> AIM OF THE TASK
Further down are entries; set down exactly and only the lines from the one with "[0:03.00-0:04.00]" up to and including the one with "[0:10.00-0:10.05]", dropping each picture.

> TASK INPUTS
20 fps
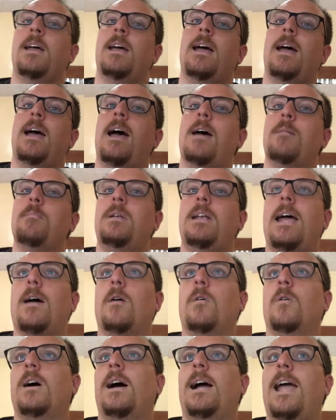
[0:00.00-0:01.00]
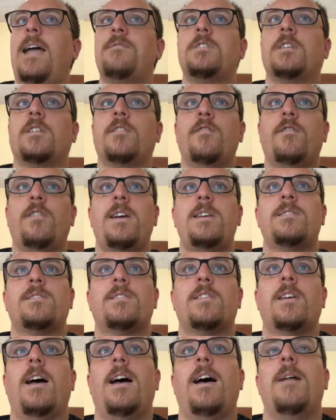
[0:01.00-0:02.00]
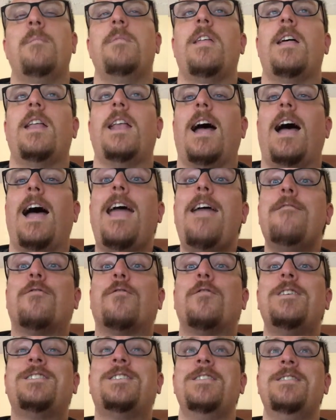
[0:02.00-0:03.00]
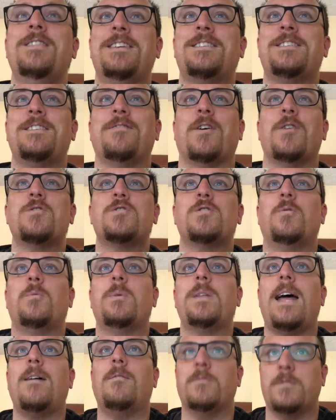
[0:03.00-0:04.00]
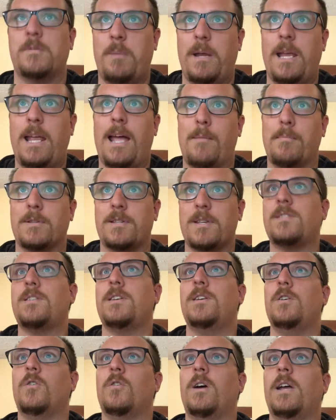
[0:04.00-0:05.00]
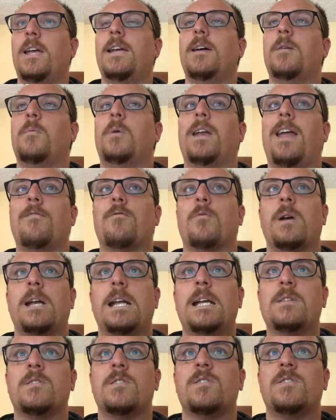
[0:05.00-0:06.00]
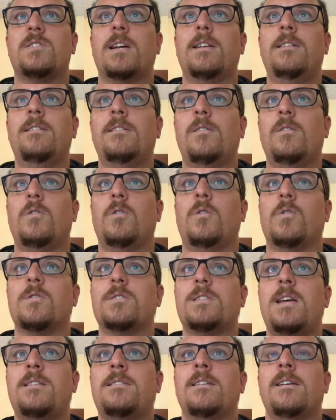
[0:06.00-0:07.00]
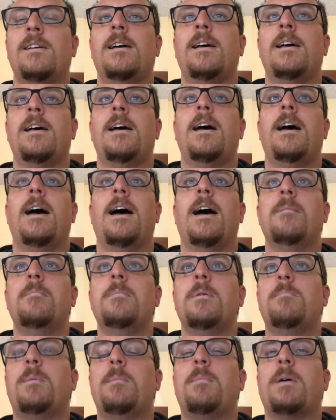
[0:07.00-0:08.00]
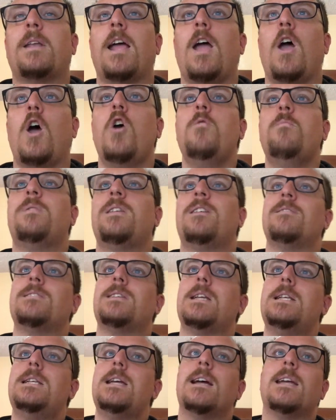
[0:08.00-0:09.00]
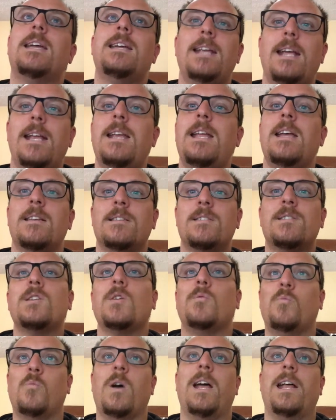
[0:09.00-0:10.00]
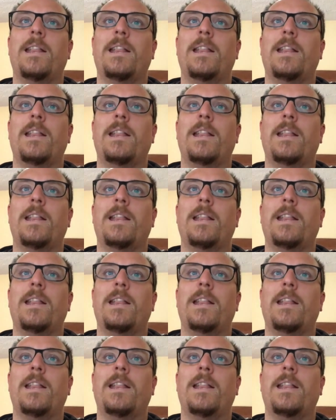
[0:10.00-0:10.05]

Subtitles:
Now, I have to confess that I've written this devotional without being able to see or hear what everyone else has done or said, but I hope there is a nugget in here somewhere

> EXERCISE SOLUTION
[0:03.00-0:04.00]
[0:04.00-0:05.00]
[0:05.00-0:06.00]
[0:06.00-0:07.00]
[0:07.00-0:08.00]
[0:08.00-0:09.00]
[0:09.00-0:10.00]
[0:10.00-0:10.05]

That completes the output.